On the one hand, it should include more generic structures, starting with sets, and up to at least rings and polynomials.
On the other hand, it should improve on the model given above, by inventing a more sophisticated design pattern that is closer to the model sketched in figure 5.2 and that can be used in a systematic way.
For instance, the library could provide both an open view and the abstraction functor for each generic structure. The open view is useful for writing extensions of the library. Then, the functor can be used to produce an abstract concrete structure directly from an implementation.
The pattern could also be improved to allow a richer structure (eg. a ring) to be acceptable in place only a substructure is required (eg. an additive group).

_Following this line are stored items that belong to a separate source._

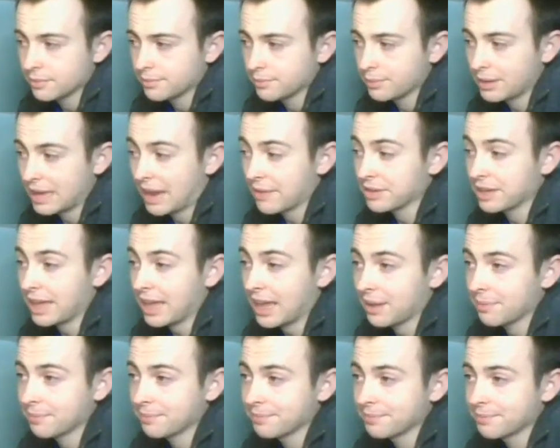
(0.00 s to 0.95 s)
we have a
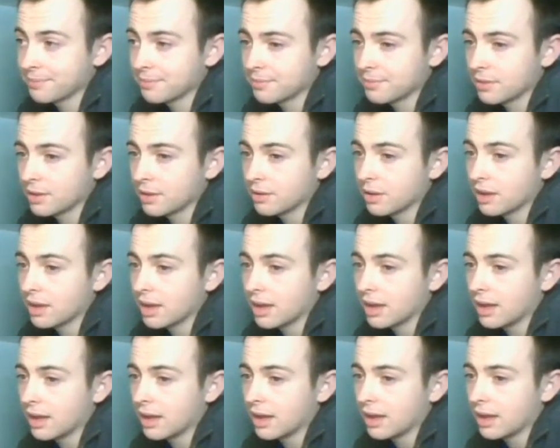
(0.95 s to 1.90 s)
game.
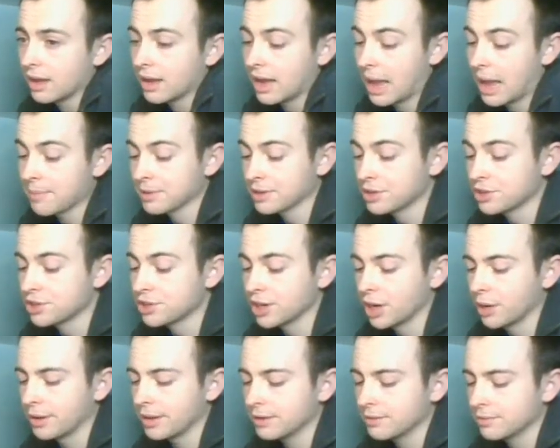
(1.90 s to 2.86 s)
I'm going to
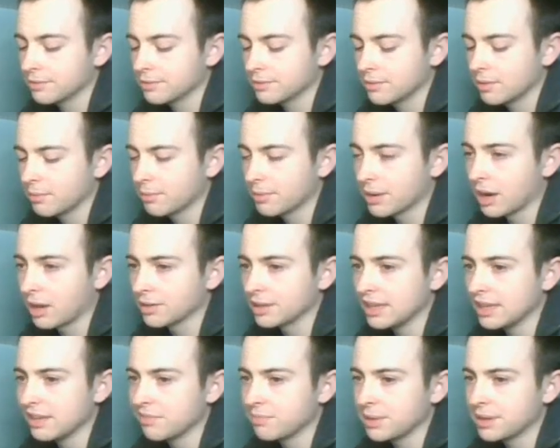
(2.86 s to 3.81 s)
show it, but I'll
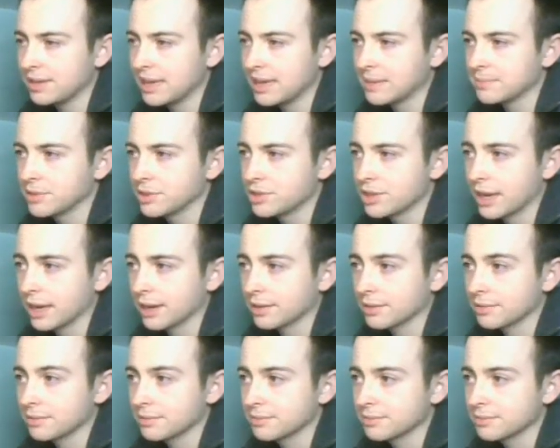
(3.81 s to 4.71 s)
leave mid-game to check.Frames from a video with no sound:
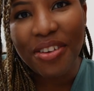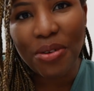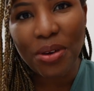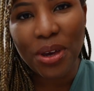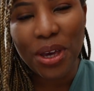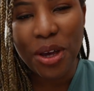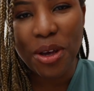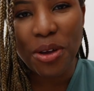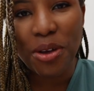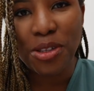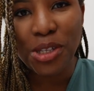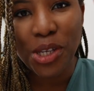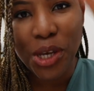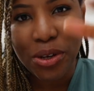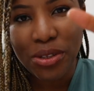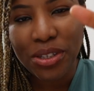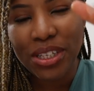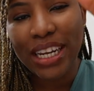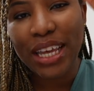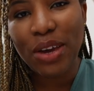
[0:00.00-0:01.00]
you can
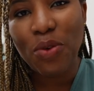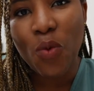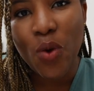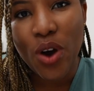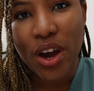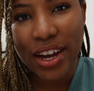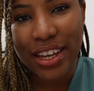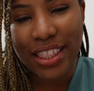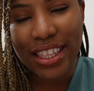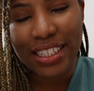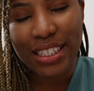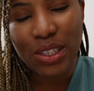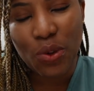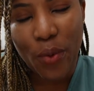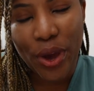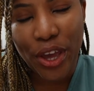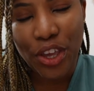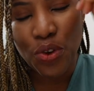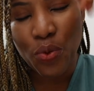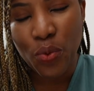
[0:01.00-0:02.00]
totally work this the
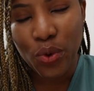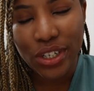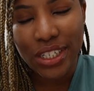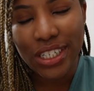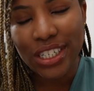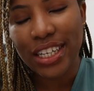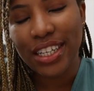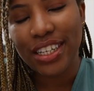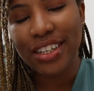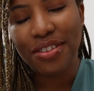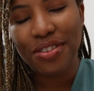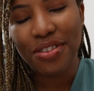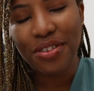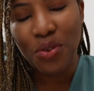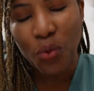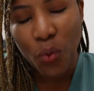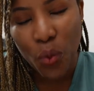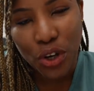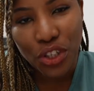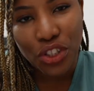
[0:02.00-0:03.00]
way you want it
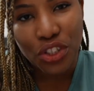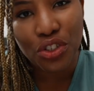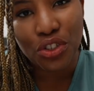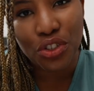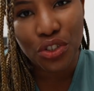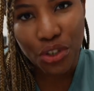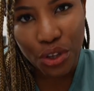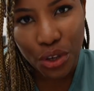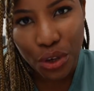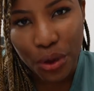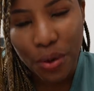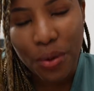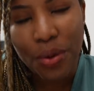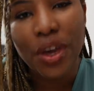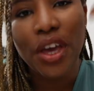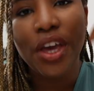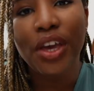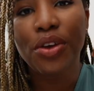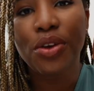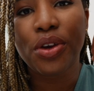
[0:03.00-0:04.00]
you want to.
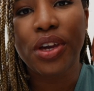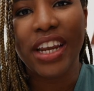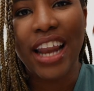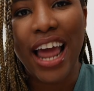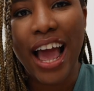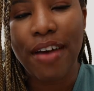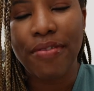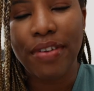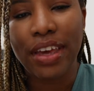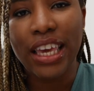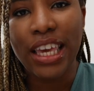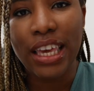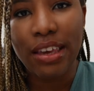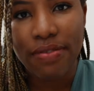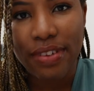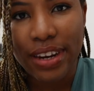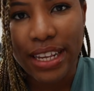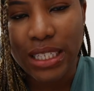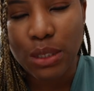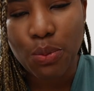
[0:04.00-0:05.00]
You can have it
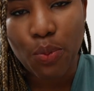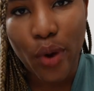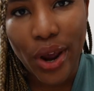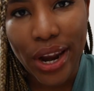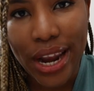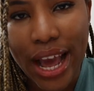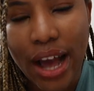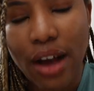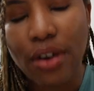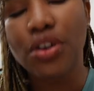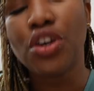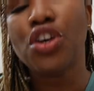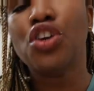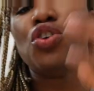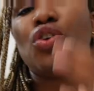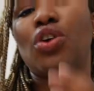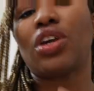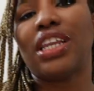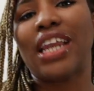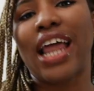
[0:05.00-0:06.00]
evenly spread out.
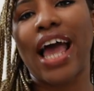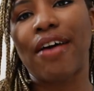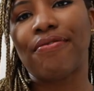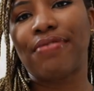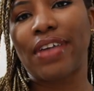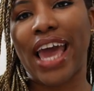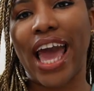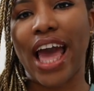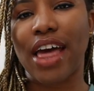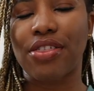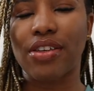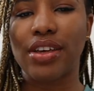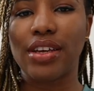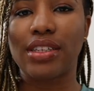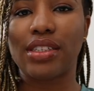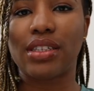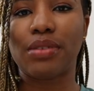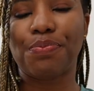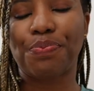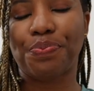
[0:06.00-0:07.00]
You can have the
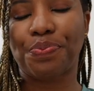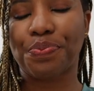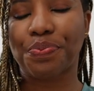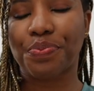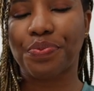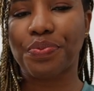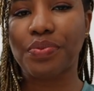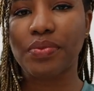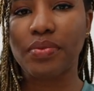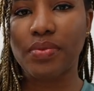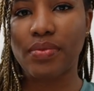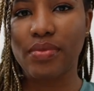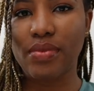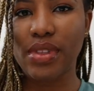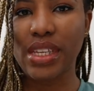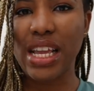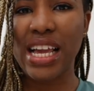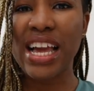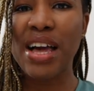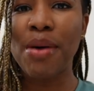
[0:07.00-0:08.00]
gathers
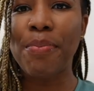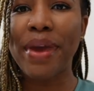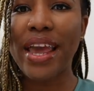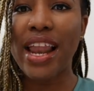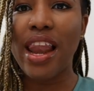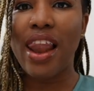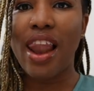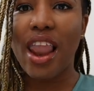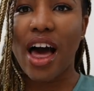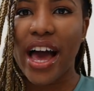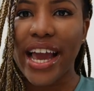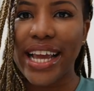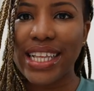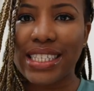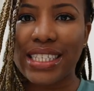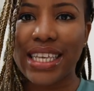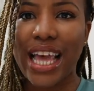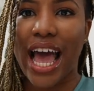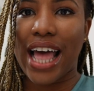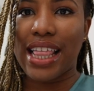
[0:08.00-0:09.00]
a bit
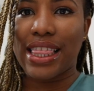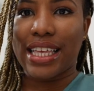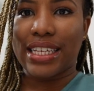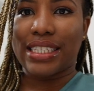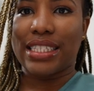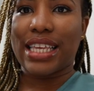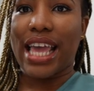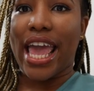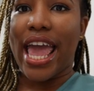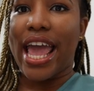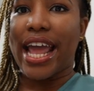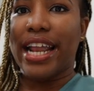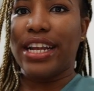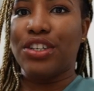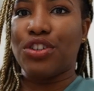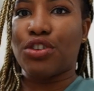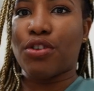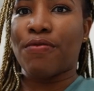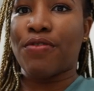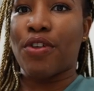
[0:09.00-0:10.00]
light at this
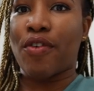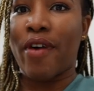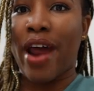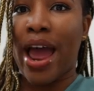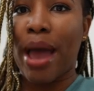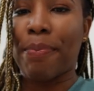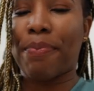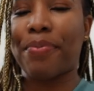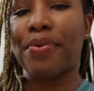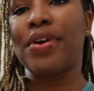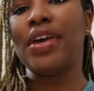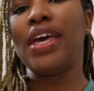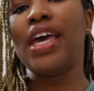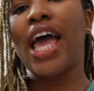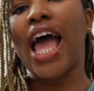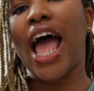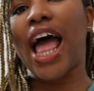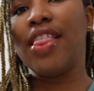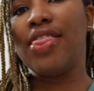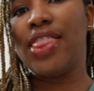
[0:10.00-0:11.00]
end of the wrap
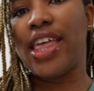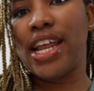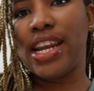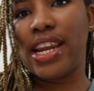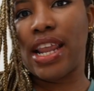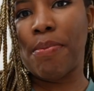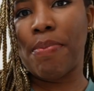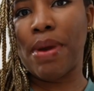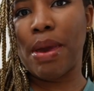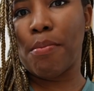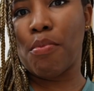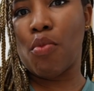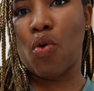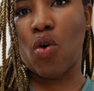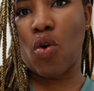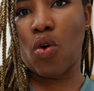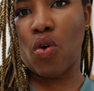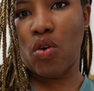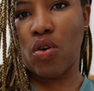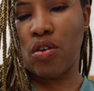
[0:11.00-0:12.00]
and then a bit
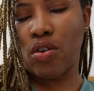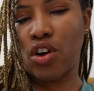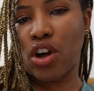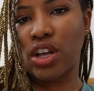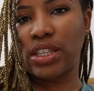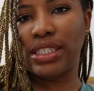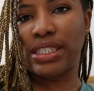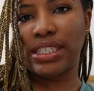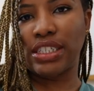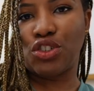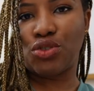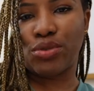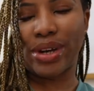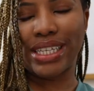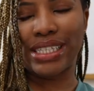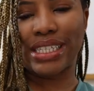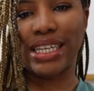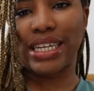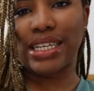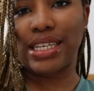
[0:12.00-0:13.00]
more
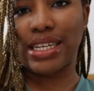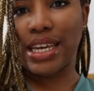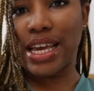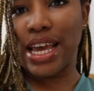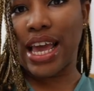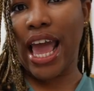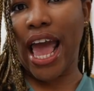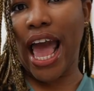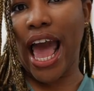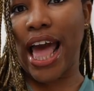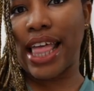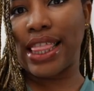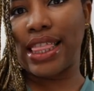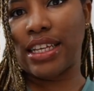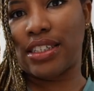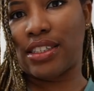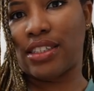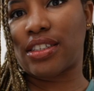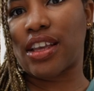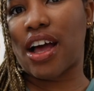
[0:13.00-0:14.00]
concentrated at
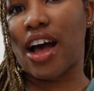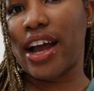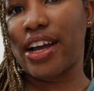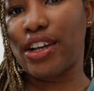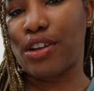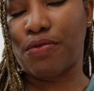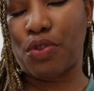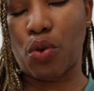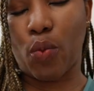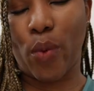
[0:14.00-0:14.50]
this side of the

The polynomials with coefficients in Z /2Z offers a simple yet interesting source of examples.
The example of the FOC system illustrates a common situation that calls for hybrid mechanisms for code structuring that would more elegantly combine the features of modules and classes. This is an active research area, where several solutions are currently explored. Let us mention in particular “mixin” modules and objects with “views”. The former enrich the ML modules with inheritance and a late binding mechanism [18, 4, 5]. The latter provide a better object-encapsulation mechanism, in particular in the presence of binary operations and “friend” functions; views also allow to forget or rename methods more freely [68, 71].
Other object-oriented languages, such as CLOS, detach methods from objects, transforming them into overloaded functions. This approach is becoming closer to traditional functional programming. Moreover, it extends rather naturally to multi-methods [13, 22, 8] that allow to recover the symmetry between the arguments of a same algebraic type. This approach is also more expressive, since method dispatch may depend on several arguments simultaneously rather than on a single one in a privileged position. However, this complicates abstraction of object representation. Indeed, overloading makes abstraction more difficult, since the precise knowledge of the type of arguments is required to decide what version of the method should be used.